Gérard Essomba, petit-fils d’un grand-père notable pendu par les Allemands (Many Ewondo Barthélémy) et fils du premier journaliste et adjoint au maire de la ville de Yaoundé à l’époque coloniale (Antoine Many Essomba), est désormais un monument pour la jeune génération. Une source d’inspiration. C’est donc avec plaisir qu’il accepte, chaque fois que c’est possible, de tourner avec les plus jeunes. Camerounais ou étrangers. C’est ainsi qu’on le voit interpréter « Le président » de Jean-Pierre Bekolo (film censuré au Cameroun). Il est également la tête d’affiche de « Walls » (2016), court-métrage de Narcisse Wandji.

Plus récemment, Gérard Essomba a incarné le rôle principal dans deux films sélectionnés au dernier Festival panafricain du cinéma et de la télévision de Ouagadougou (Fespaco). Il s’agit de « Live Point » du Camerounais Achille Brice et de « La forêt du Niolo » d’Adama Roamba, qu’il a même regardé en compagnie du chef de l’Etat burkinabé, Roch Marc Christian Kaboré.

Amertume

L’homme est persuadé que s’il était resté en France, sa carrière n’en aurait été que plus enrichie qu’elle ne l’est actuellement. Mais Gérard Essomba ne regrette en aucun cas d’être revenu au Cameroun en 2009. Ceci dit, entre cette brillante carrière longue d’un demi-siècle et l’indifférence des autorités de son pays vis-à-vis de ses artistes, il ressent quelques fois de l’amertume. « Il y a un problème de mémoire dans ce pays. La preuve, vous ne verrez jamais un monument, ni une rue au nom d’un géant de la culture camerounaise tel que Francis Bebey ». Il garde encore en mémoire le spectacle horrible du décès de son ami Arthur Si Bita.

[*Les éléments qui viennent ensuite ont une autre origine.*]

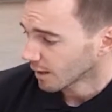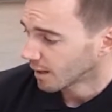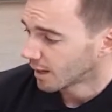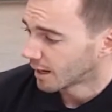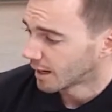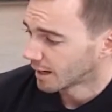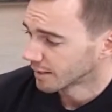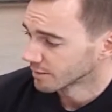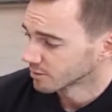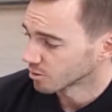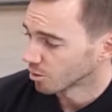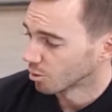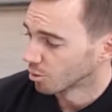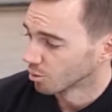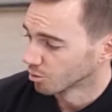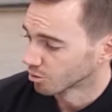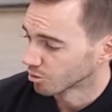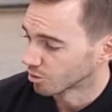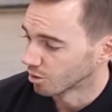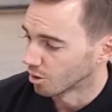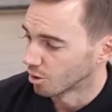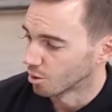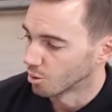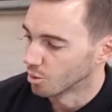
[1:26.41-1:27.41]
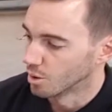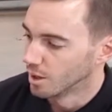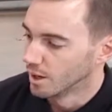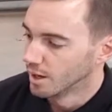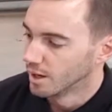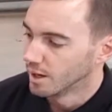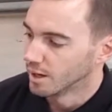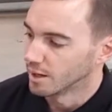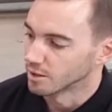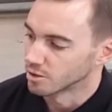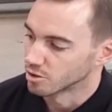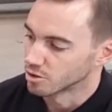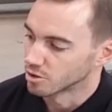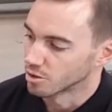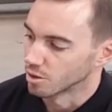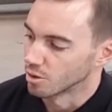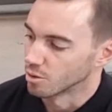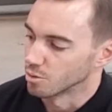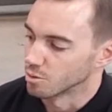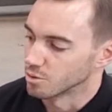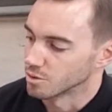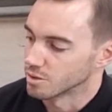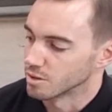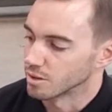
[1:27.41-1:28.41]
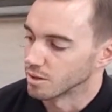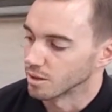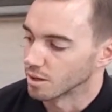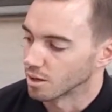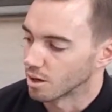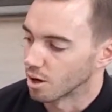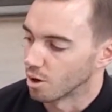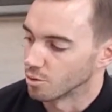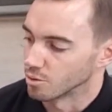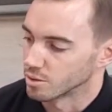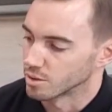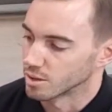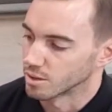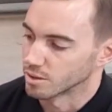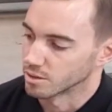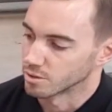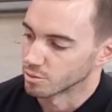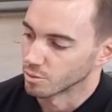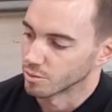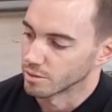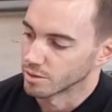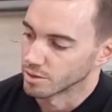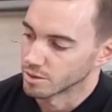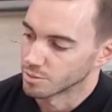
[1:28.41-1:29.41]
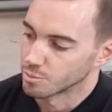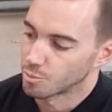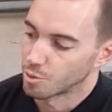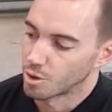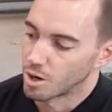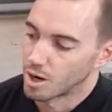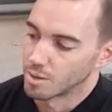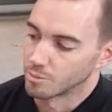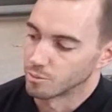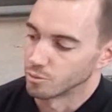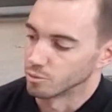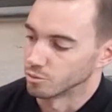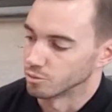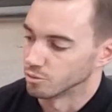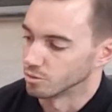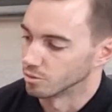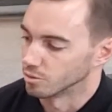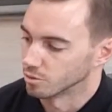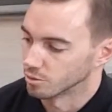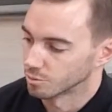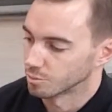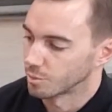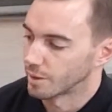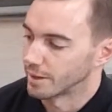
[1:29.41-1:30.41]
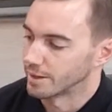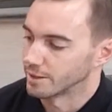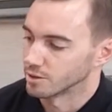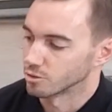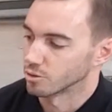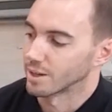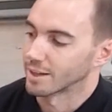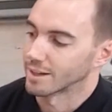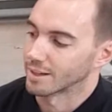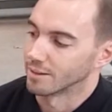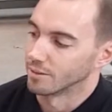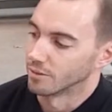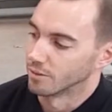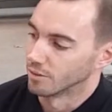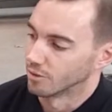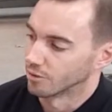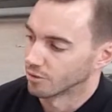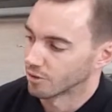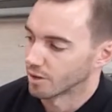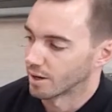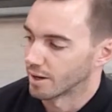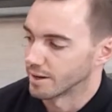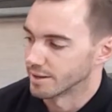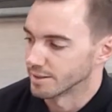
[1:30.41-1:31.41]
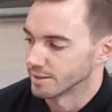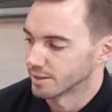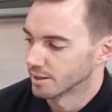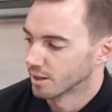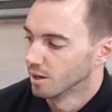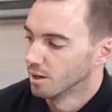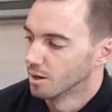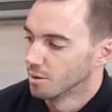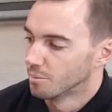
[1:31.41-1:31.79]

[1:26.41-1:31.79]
and also it shows the coatings whether it's primed or do not paint like in this case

Ce qui l’amène à dire qu’au Cameroun, « la plupart des artistes sont comme des zombies au bord de la tombe ». Pour celui qui est par ailleurs le réalisateur du film « L’enfant peau-rouge » (2006), la gestion de la culture est catastrophique au Cameroun. « Je n’ai rien contre les agrégés, mais on n’a pas forcément besoin de sortir d’une université pour gérer une institution de spectacles. Je pense qu’il nous faut des états généraux de la culture. Il faut aussi que le chef de l’Etat descende de sa tour d’ivoire pour mieux voir », martèle-t-il. Ses prises de position parfois énergiques lui ont même valu une biographie au titre qui en dit long sur le caractère de l’homme. En 2012, Charles Soh commet « Gérard Essomba many, l’acteur rebelle – Art et esthétique du comédien africain ».

Pour le reste, « le patriarche Mvog-Ada » relève un problème de formation des acteurs et des réalisateurs. Il se souvient qu’il avait un projet de création d’une école d’art dramatique. Mais celle-ci n’a pas vu le jour. Ce qui ne l’empêche pas de continuer à avancer. Malgré quelques déboires avec la CRTV, il a encore des projets plein la tête. Actuellement, il s’applique à boucler le scénario de son premier long-métrage. C’est clair, la carrière de Gérard Essomba est loin d’être terminée.